Hi Pedro, good afternoon. I have two questions. The first one is I would like to understand better the impact on gross margins and overall operating profit margin due to the increased penetration of 1P in the business. I noticed there is a 210 basis points impact from the cost of sales of goods. Is this related to the rise in 1P penetration? If you could elaborate on that, I would appreciate it. The second question is about the growth of off-platform unique payers in Brazil. You mentioned there were 4.2 million new unique payers this quarter. What are the factors driving this growth? Is it linked to your efforts with peaks that might be helping grow your unique payer base, or are there other contributing factors?

Gustavo, I'll address the second question regarding the growth of platform payers in Brazil. The peaks have not yet impacted that. However, a significant driver for this growth was the Auxílio Emergencial emergency payments made in Brazil. We observed a substantial increase in the number of people linking their cash accounts with Mercado Pago accounts to access those funds and make payments afterward. Consequently, we experienced a surge in downloads, account funding, and payments in Brazil, all driven by Auxílio Emergencial.

Yes. And then on the 1P business, Gustavo, this is a business that we are investing behind. We think that it has a key role to play going forward in terms of being able to step in with 1P offerings where there are inventory breakage or inventory gaps from our marketplace. It allows us to be very competitive versus other 1P competitors in terms of promotional calendar and pricing. And so this is an important part of our strategy going forward. In the early years, it's a business that has less scale than what it will have in the future. And so when you look at current pure product margins and the overall P&L it does compress gross margins. I think the important thing here is to understand that we're investing into it because we trust that as it scales and grows there will be leverage on PPM on down. And that business, longer-term, isn't necessarily going to be as much of a drag on gross margins as it is in the very early phases.

Speaker 8

Currently, Pedro, what's the penetration of 1P in your total GMV? Hello? Hello, Pedro. I think we can't hear you.

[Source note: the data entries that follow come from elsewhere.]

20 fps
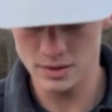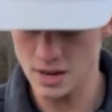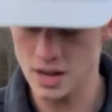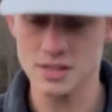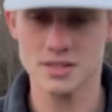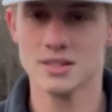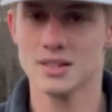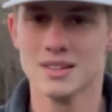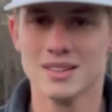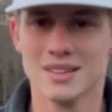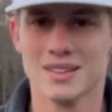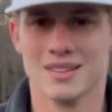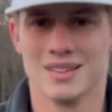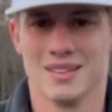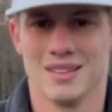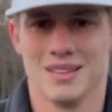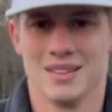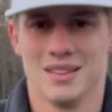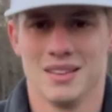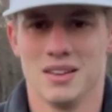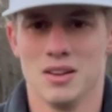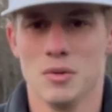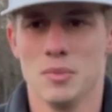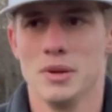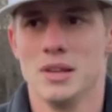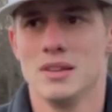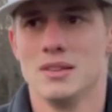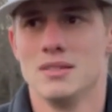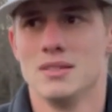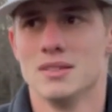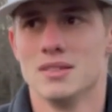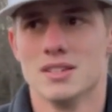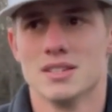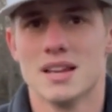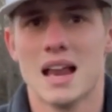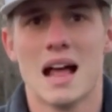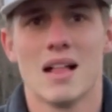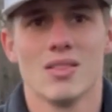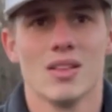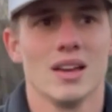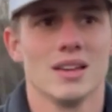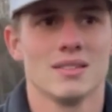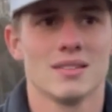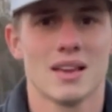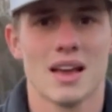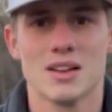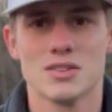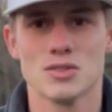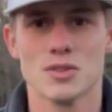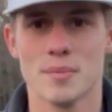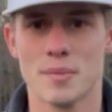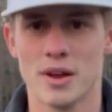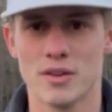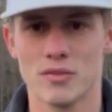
does not like to catch themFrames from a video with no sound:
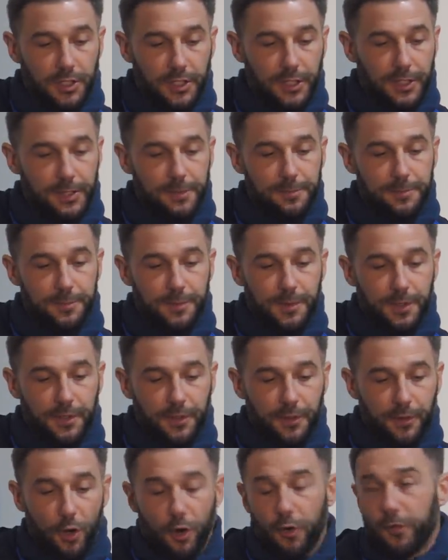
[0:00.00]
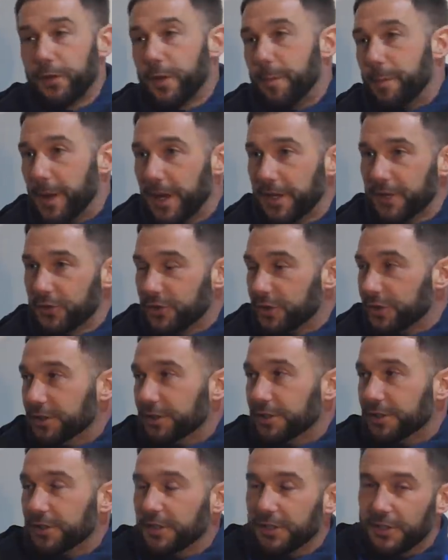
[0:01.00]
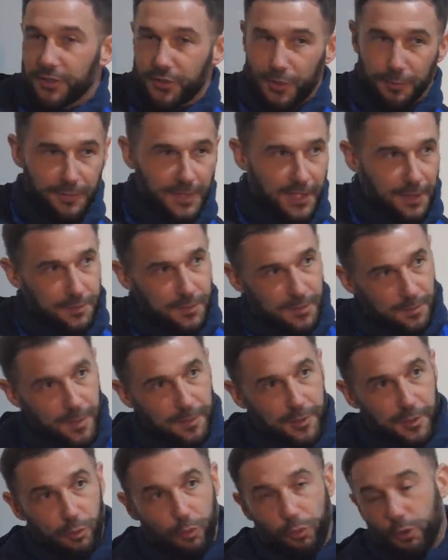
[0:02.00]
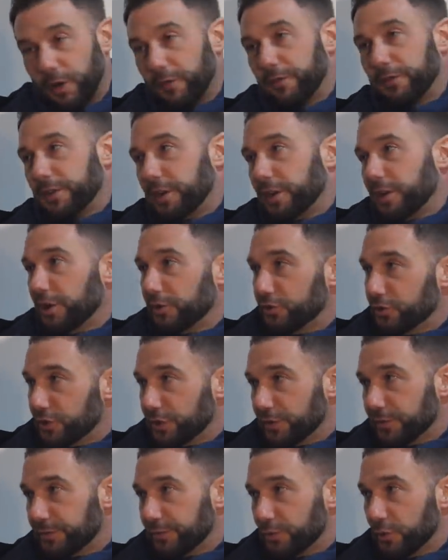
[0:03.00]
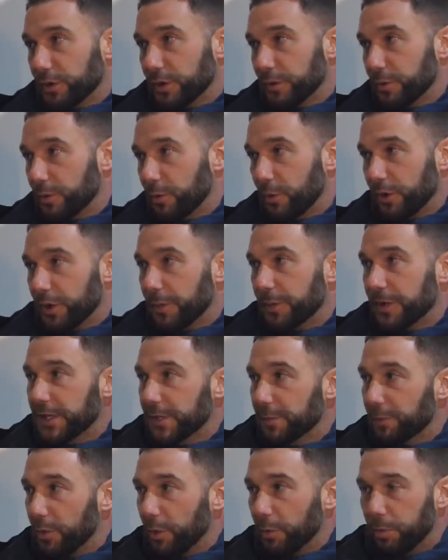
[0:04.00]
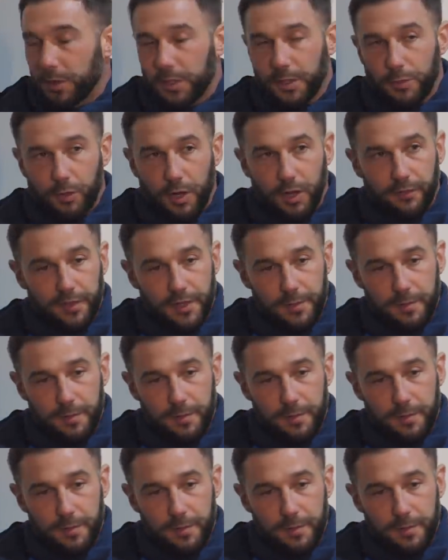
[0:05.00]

Um, off the pitch and sometimes maybe not going up for their lunch if Tony would want them to eat properly or whatever.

Yeah. I'm not sure if we got cut off. I think the last part of the answer was that we don't.

Speaker 8

Yeah, Pedro. I think –

Yeah. Sorry. So we were saying that, we don't disclose what the percentage of 1P is, but it's growing nicely and it's still relatively small in the single digits.

Operator

Thank you. And our next question comes from Ravi Jain of HSBC. Your line is now open.

Speaker 9

Hi. Thank you for taking my questions. So the first one is given that your electronics GMV is growing nicely, is there a change in the way you think about like the big holiday sales like Black Friday, etc., in terms of promotions and things like that? And the second one was more on the Andean region. That has obviously been growing nicely. And when you look at the revenue split, it's still under-indexed quite a bit. So maybe some color around, what exactly do you want to focus on in Chile, Colombia in terms of whether it's going to be CPG electronics? Is it going to be logistics that's going to drive a lot of – or is it going to be the payments and the loyalty together? So some color on what exactly are your main focus for the Andean region? That will be helpful.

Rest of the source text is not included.